A piecemeal approach
Hawley and Sen. Rick Scott, R-Fla., have introduced legislation requiring more flexibility and transparency in drug pricing. It also would prevent Americans from paying more for drugs that are priced lower in Europe or Canada or other foreign countries.
Hawley cited the case of a blood-thinning drug, one of the 20 most-prescribed drugs in the U.S., that he said cost people in Versailles, Mo., five times what people paid in Versailles, France.
"It isn't fair and it isn't sustainable," Hawley said, "and people simply can't afford it."
But Hawley was comparing prices in a country with a degree of socialized medicine. And the bill that he and Scott are pushing takes a decidedly un-Republican price-control approach.
"I know some critics will say that that is too much government interference in the free market," Scott said. "I am a strong believer in free-market capitalism. ... But this is ridiculous. There is no reason these drug prices should be going up like this."
Trump had identified several Republicans, including Scott, whom he said were putting together a GOP plan. But Scott said he's focusing right now on drug prices.
Hawley, asked if he felt there was a moral responsibility for him and other state officials who had launched the lawsuit against Obamacare to come up with a comprehensive replacement, said essentially the same thing.
"We want to act right now to bring down prescription drug costs, right now," he said. "That is regardless of what happens with Obamacare. What is abundantly clear is that Obamacare has failed."
As to protecting pre-existing conditions should Obamacare be struck down?
"I am at work on that," Hawley said. "We will have more to say on that."
But as a measure of the ever-shifting sands of health care policy, the Scott-Hawley bill has a provision ending it after five years.
"We are going to find out, 'Does this work?'" Scott said.
Democrats stand aside
Despite lingering problems in the Obamacare marketplaces and higher-than-promised prices for some Americans, Senate Democratic Leader Chuck Schumer has taken a let-them-twist-in-the-wind attitude.
Democrats have been bolstered by polls showing that, after years of being unpopular, a slight majority now favor Obamacare.
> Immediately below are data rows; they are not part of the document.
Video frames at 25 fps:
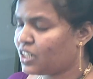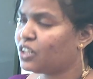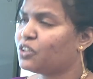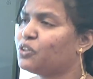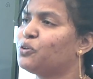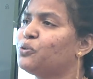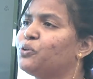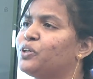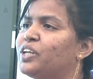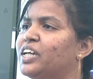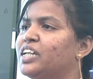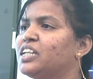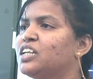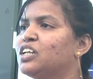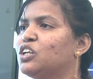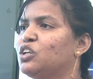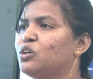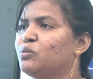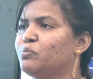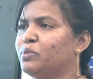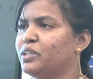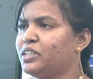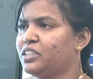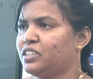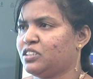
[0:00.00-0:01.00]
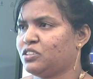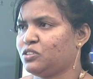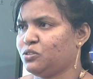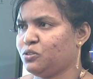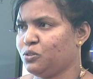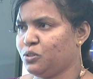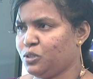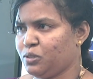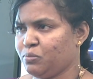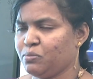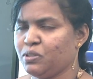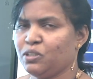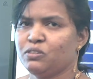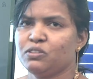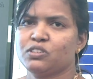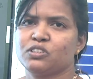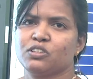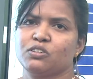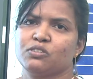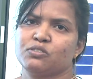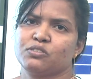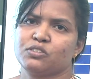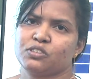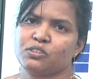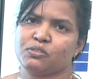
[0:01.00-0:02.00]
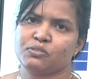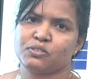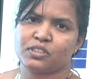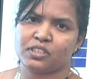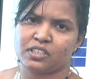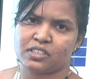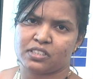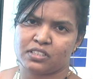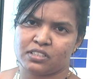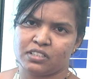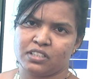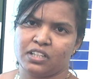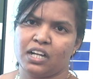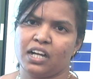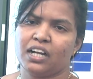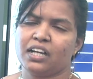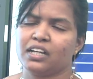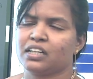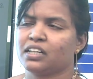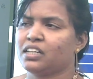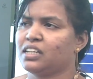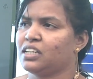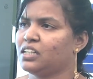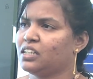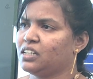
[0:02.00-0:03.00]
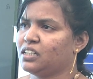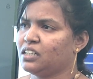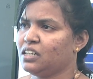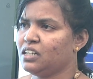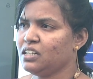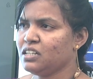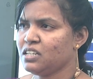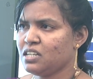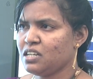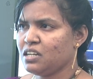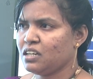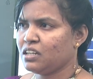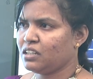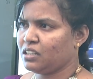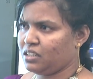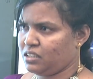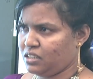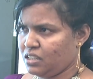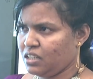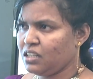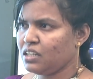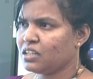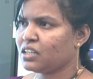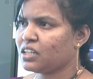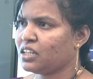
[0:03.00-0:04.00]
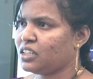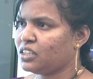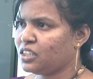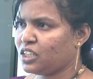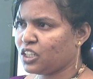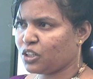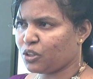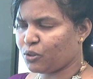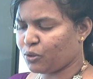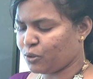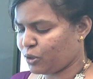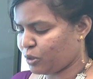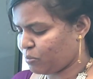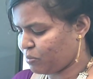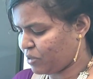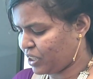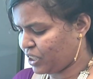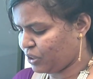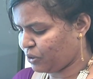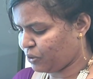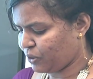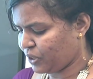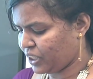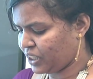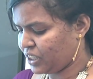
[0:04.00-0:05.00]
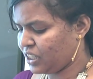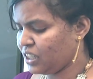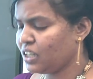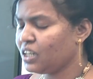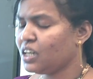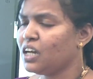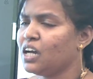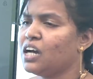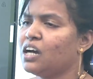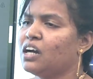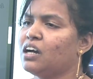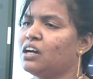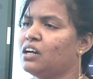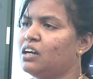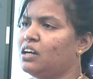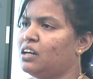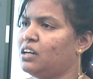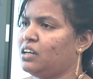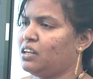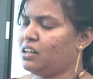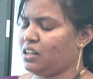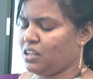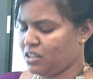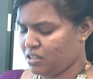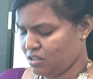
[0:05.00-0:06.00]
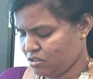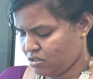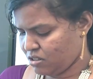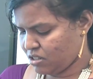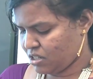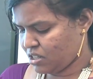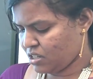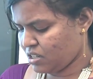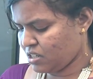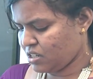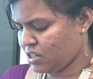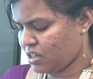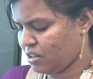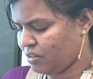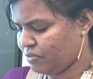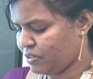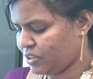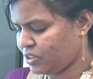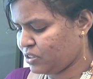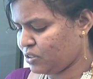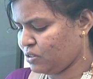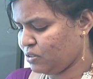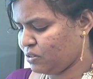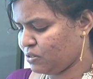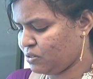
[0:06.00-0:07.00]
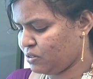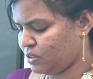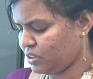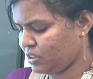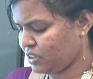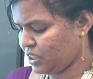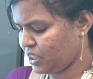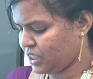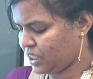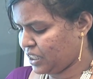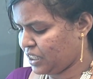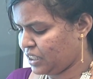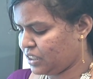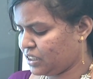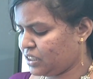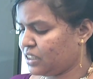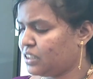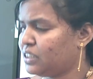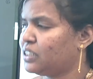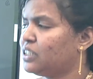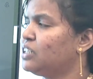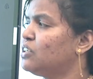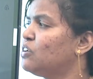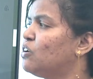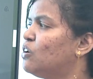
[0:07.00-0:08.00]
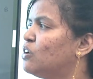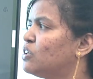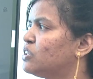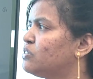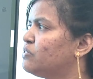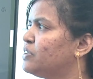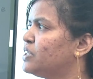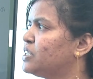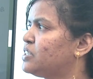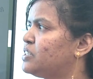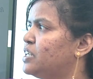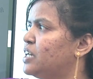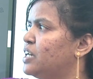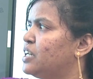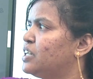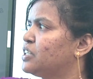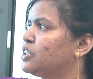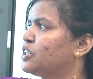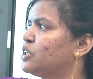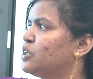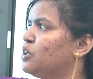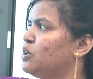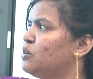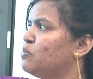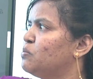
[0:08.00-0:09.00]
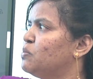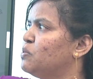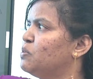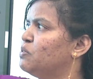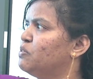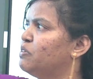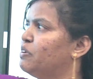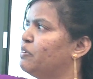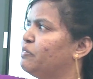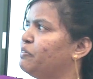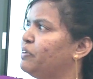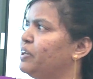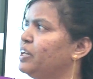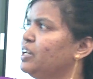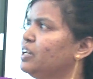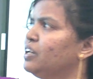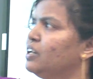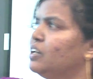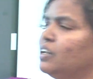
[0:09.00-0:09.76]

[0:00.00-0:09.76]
టూ టెన్ కిలోమీటర్స్ దూరంలో సౌత్ సౌత్ ఈస్ట్ ఆగ్నేయంగా ఇది కేంద్రీకృతమై ఉన్నది రానున్న అవర్స్లో కూడా ఇది ఏంటి అంటే నార్త్ వెస్ట్ డైరెక్షన్లో మూవ్ అవ్వి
The latest Kaiser Family Foundation survey showed 50 percent approving, 39 percent disapproving. In July 2014, 53 percent disapproved, 37 percent approved.
Schumer said Trump's support of the lawsuit challenging Obamacare "reeks of desperation."
"They have no backup plan," he said. "The president and Republicans are for repeal. They have no replace."
These are the raw politics of this intensely personal issue, one that goes to the heart of every American's views of government vs. private initiative.
In the five elections since its passage, each side has used the issue to rile up their bases. Neither side, backed up by hundreds of millions of dollars in campaign donations from all angles of the industry and the ideology of health care, sees an immediate electoral advantage to work with the other.
McBride said Congress has almost always in the past revisited major pieces of legislation to address unintended consequences or plug unforeseen holes that have arisen.
But not Obamacare.
"They have never been able to pass an Affordable Care Act revision bill because there is so much contention over it," he said. "Republicans only want to repeal it. The Democrats want to pass revisions and the Republicans won't let them.
"We should be fixing what is wrong with it," McBride said, but "they want this for a campaign issue."
"If we were making logical health policy, we would be fixing the corners of the bill," he said, adding that "every health care analyst in the country could give you a list of 20 things that we think should be done to the bill."
"But this is just too much political fodder. And both bases are guilty of it."